= Louis Calder Center =

Biological field station in New York, US

The Louis Calder Center is Fordham University's biological field station. The Calder Center is a protected forest preserve located 30 mi north of New York City in Armonk, New York, and is the only full-time ecological research field station in the New York metropolitan area.

== History ==
The Louis Calder Center was founded in 1967 when paper magnate Louis Calder donated his 113 acre estate to Fordham University. Buildings have since been constructed, renovated, and modernized.

== Buildings ==
The Louis Calder Center consists of 19 buildings including:
- Calder Hall – A 27-room stone mansion which houses seminar rooms, a library, herbarium, insect collection, guest rooms, kitchen, and dining room.
- McCarthy Laboratories – a building where a great amount of the analysis of samples is carried out. The lab includes growth chambers, a nutrient autoanalyzer, gas chromatograph, HPLC, carbon-nitrogen analyzer, fluorescence and phase microscopes, spectrophotometers, autoclaves, electronic balances, refrigerators, centrifuges, and other scientific equipment.
- Greenhouses
- Lakeside Lodge
- Routh House

== Calder Lake ==
Calder Lake is a 4 hectare mesoeutrophic lake located within the Louis Calder Center. The lake bottom is more than half covered by a submersed macrophyte community, including Vallisneria americana, Elodea canadensis, Potamogeton amplifolius, and Najas flexilis.
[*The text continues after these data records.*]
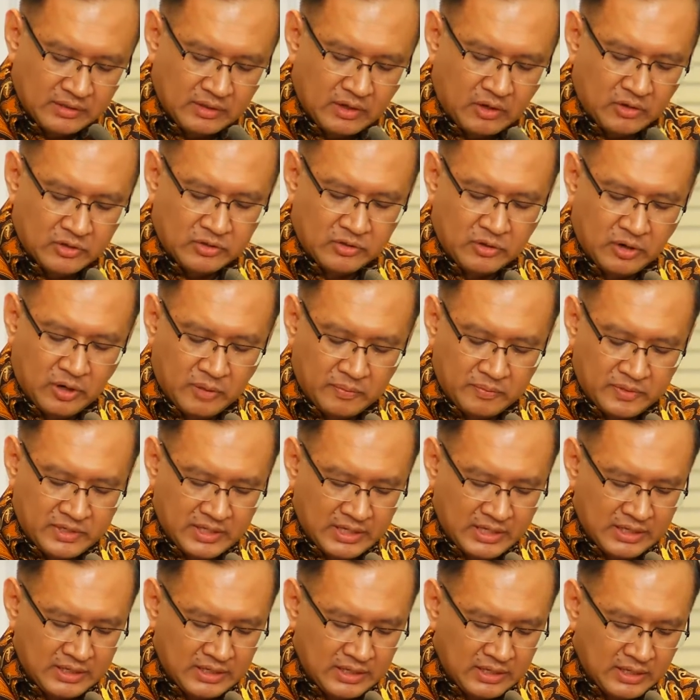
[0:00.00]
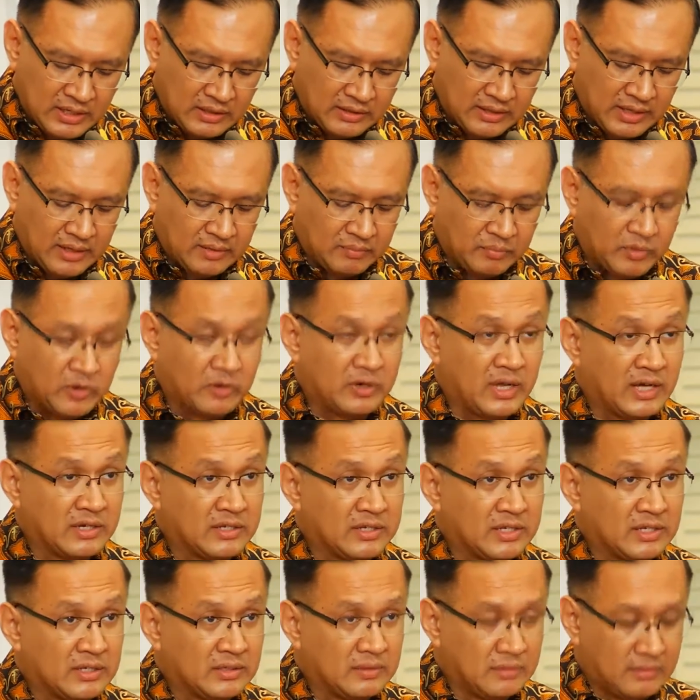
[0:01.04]
caused drops in yield and
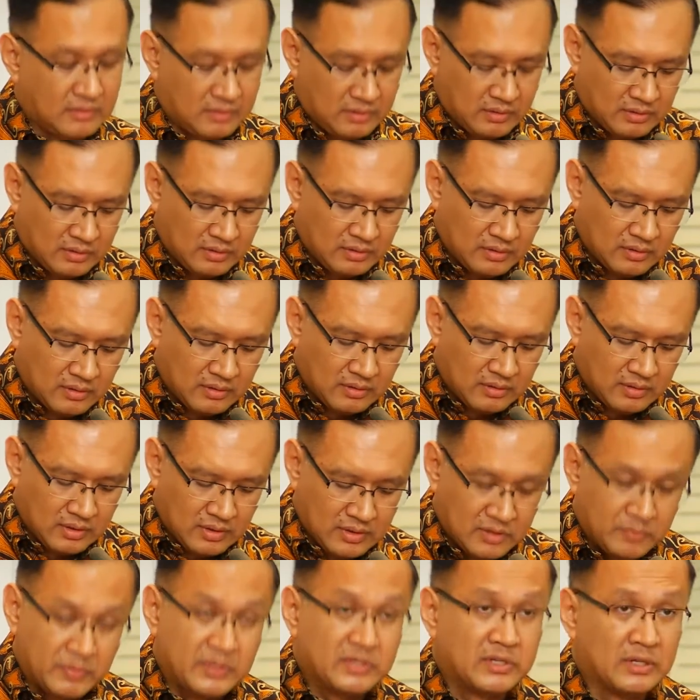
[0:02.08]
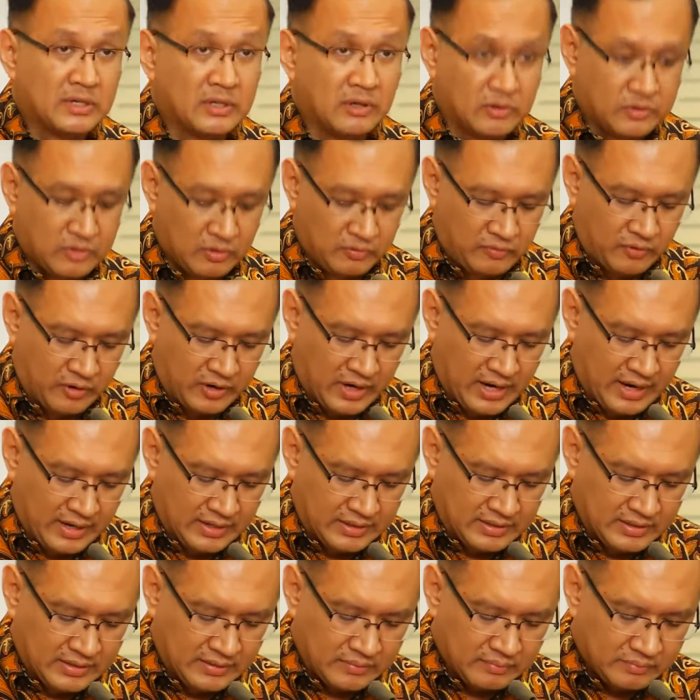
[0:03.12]
production, especially also for
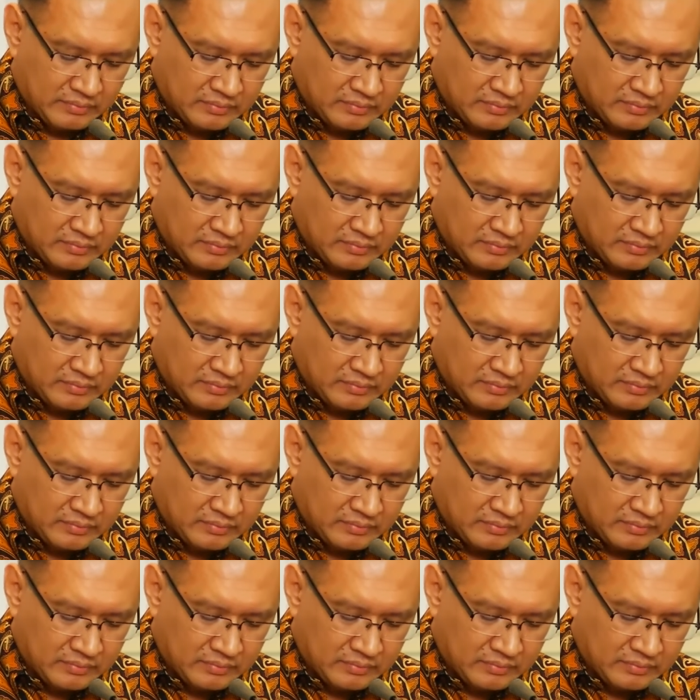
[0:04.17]
rice.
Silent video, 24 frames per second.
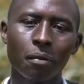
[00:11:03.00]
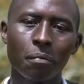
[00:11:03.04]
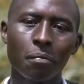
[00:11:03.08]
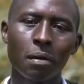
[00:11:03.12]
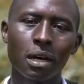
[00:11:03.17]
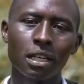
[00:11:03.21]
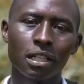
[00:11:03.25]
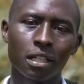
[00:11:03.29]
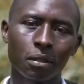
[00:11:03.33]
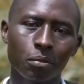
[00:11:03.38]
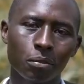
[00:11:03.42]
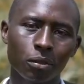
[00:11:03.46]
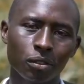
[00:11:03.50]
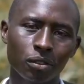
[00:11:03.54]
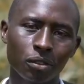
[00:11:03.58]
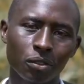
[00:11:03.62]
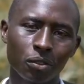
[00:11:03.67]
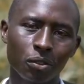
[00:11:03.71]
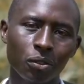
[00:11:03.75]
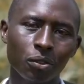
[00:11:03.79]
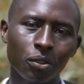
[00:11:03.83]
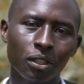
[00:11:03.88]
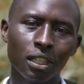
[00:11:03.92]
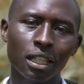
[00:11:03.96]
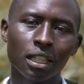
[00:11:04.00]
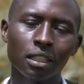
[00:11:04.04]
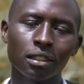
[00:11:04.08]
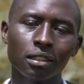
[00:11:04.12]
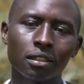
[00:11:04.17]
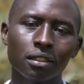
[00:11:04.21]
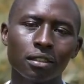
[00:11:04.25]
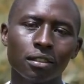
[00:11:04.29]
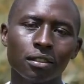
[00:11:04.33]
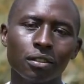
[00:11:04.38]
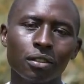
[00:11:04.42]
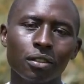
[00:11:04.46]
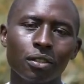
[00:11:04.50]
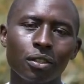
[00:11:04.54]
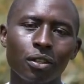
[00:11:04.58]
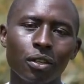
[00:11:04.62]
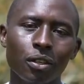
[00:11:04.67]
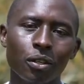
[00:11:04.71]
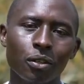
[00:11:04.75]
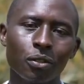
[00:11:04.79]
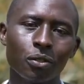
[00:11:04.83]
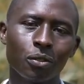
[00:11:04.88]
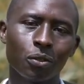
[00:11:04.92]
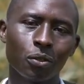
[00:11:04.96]
but I'm also curious
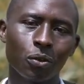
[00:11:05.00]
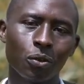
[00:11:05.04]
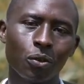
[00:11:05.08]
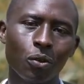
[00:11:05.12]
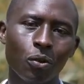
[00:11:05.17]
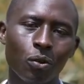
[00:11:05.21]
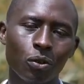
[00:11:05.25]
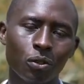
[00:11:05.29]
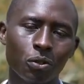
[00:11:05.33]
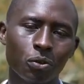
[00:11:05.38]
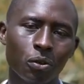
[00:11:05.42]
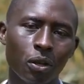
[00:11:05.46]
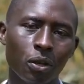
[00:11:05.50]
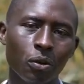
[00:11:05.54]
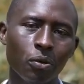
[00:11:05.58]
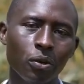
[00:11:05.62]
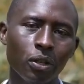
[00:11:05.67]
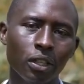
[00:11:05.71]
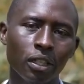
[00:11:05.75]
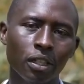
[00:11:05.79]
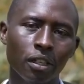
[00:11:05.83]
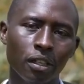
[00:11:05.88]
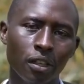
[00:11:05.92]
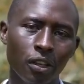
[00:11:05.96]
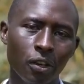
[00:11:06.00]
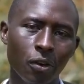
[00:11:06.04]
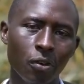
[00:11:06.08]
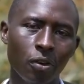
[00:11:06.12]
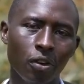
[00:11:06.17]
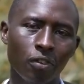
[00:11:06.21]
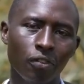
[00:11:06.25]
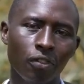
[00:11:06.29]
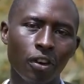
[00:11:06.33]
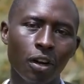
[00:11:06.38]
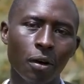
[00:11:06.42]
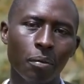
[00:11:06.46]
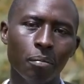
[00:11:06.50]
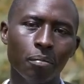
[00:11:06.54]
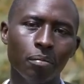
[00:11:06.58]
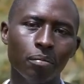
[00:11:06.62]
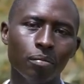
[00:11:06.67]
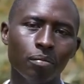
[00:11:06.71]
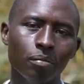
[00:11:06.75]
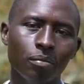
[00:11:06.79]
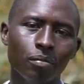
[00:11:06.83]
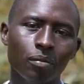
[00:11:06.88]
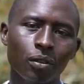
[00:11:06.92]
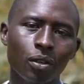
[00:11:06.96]
to know what you are doing in your farm.
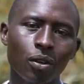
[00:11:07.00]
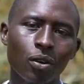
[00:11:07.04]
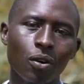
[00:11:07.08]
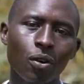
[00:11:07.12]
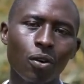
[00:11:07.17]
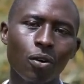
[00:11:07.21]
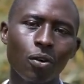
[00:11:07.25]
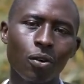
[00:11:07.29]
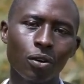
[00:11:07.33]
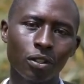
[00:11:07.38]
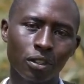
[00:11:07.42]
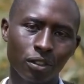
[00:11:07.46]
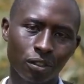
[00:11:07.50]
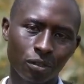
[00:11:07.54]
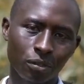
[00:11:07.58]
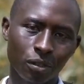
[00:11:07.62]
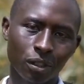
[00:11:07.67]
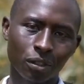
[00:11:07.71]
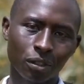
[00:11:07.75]
What is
Since Calder Lake is relatively small, the surrounding flora (including Quercus rubra, Quercus prinus, Acer rubrum, Fagus grandifolia, and Cornus florida) plays a significant role in its ecology, as falling leaves add nutrients to the water. The production rates of bacteria and larger phytoplankton in the lake are limited by the supply of inorganic phosphorus. Dissolved organic carbon exists between 4–6 mg C/L in the lake.